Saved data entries
○ ○ ○ ○

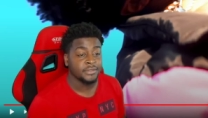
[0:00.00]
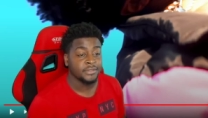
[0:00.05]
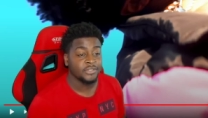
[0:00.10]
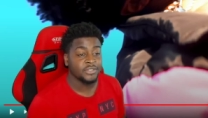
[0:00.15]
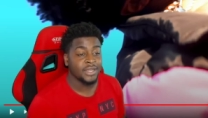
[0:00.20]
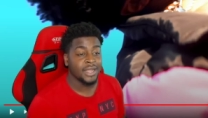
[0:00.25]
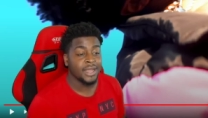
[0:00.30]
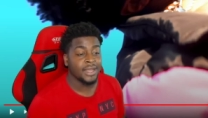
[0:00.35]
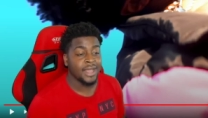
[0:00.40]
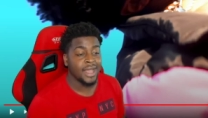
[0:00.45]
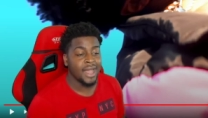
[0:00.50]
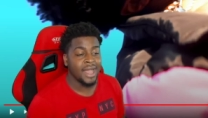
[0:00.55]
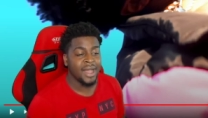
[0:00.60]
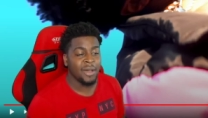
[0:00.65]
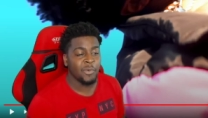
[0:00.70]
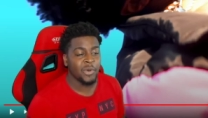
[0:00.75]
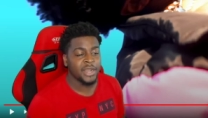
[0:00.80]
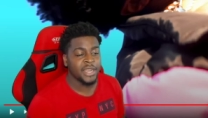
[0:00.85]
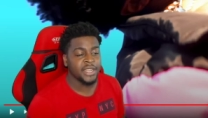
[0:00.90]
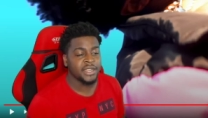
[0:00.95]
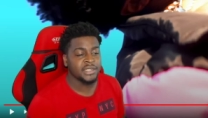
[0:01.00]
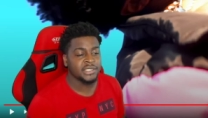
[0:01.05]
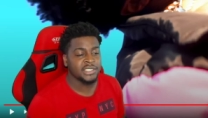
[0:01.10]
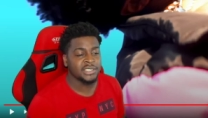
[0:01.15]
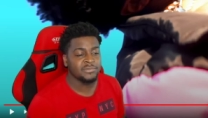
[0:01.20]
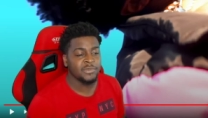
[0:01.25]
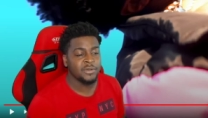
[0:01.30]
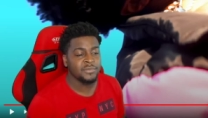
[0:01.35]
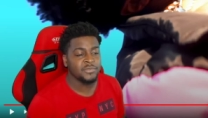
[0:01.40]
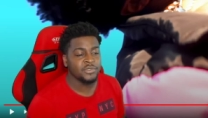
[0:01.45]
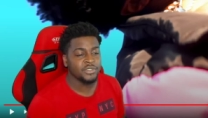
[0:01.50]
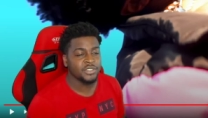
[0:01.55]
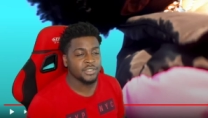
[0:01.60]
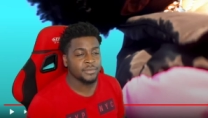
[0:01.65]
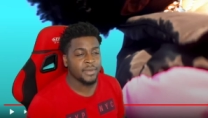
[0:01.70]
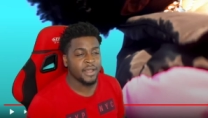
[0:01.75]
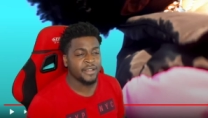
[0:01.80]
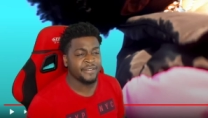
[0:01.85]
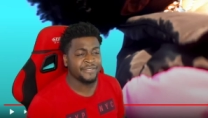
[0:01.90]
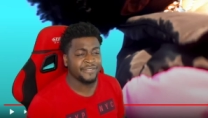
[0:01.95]
I, I want to hear some more music
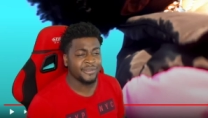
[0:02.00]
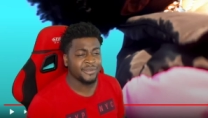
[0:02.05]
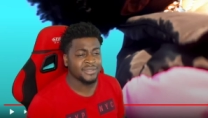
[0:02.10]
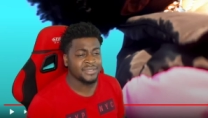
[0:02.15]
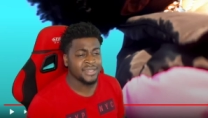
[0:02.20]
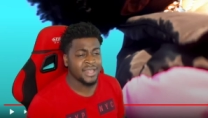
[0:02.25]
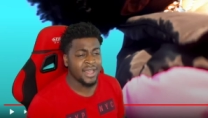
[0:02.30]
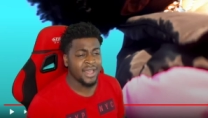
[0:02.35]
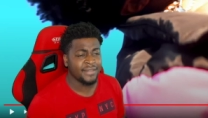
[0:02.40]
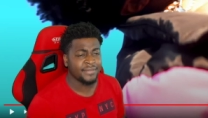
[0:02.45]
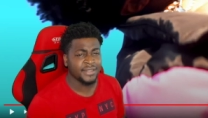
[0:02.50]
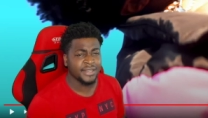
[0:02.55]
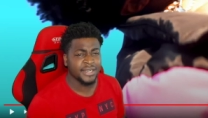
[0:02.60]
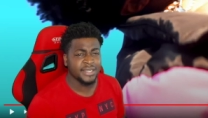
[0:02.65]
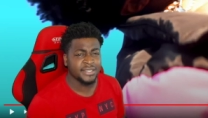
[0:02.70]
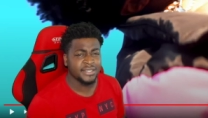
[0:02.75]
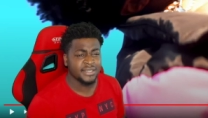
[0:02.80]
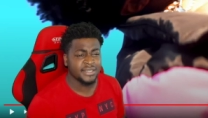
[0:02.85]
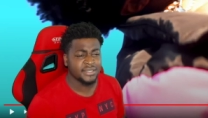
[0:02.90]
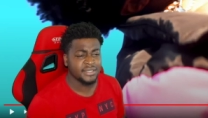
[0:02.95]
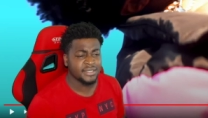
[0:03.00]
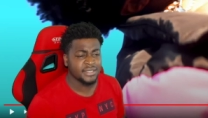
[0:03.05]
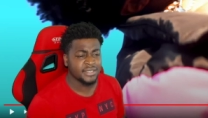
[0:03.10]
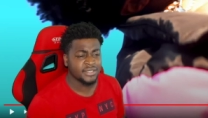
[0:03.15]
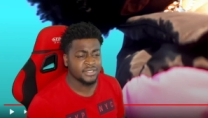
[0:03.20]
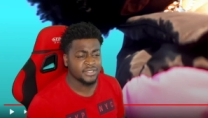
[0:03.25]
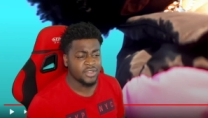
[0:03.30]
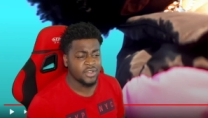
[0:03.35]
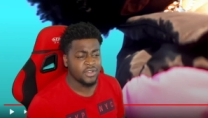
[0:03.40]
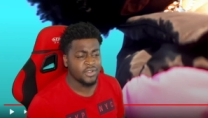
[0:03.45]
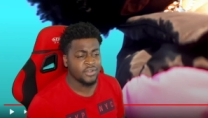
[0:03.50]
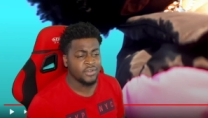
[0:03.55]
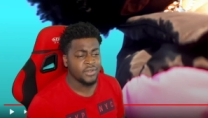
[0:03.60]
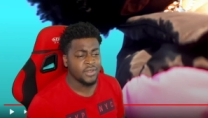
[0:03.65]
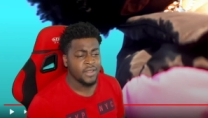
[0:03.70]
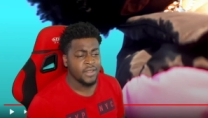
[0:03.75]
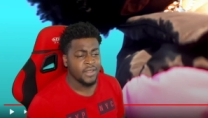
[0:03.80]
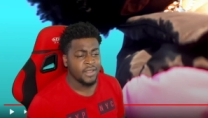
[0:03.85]
by folks now after listening to this song.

○ ○ ○ ○

Your assignment
The records above should be reproduced exactly, with no pictures included.

Response to this task
[0:00.00]
[0:00.05]
[0:00.10]
[0:00.15]
[0:00.20]
[0:00.25]
[0:00.30]
[0:00.35]
[0:00.40]
[0:00.45]
[0:00.50]
[0:00.55]
[0:00.60]
[0:00.65]
[0:00.70]
[0:00.75]
[0:00.80]
[0:00.85]
[0:00.90]
[0:00.95]
[0:01.00]
[0:01.05]
[0:01.10]
[0:01.15]
[0:01.20]
[0:01.25]
[0:01.30]
[0:01.35]
[0:01.40]
[0:01.45]
[0:01.50]
[0:01.55]
[0:01.60]
[0:01.65]
[0:01.70]
[0:01.75]
[0:01.80]
[0:01.85]
[0:01.90]
[0:01.95]
I, I want to hear some more music
[0:02.00]
[0:02.05]
[0:02.10]
[0:02.15]
[0:02.20]
[0:02.25]
[0:02.30]
[0:02.35]
[0:02.40]
[0:02.45]
[0:02.50]
[0:02.55]
[0:02.60]
[0:02.65]
[0:02.70]
[0:02.75]
[0:02.80]
[0:02.85]
[0:02.90]
[0:02.95]
[0:03.00]
[0:03.05]
[0:03.10]
[0:03.15]
[0:03.20]
[0:03.25]
[0:03.30]
[0:03.35]
[0:03.40]
[0:03.45]
[0:03.50]
[0:03.55]
[0:03.60]
[0:03.65]
[0:03.70]
[0:03.75]
[0:03.80]
[0:03.85]
by folks now after listening to this song.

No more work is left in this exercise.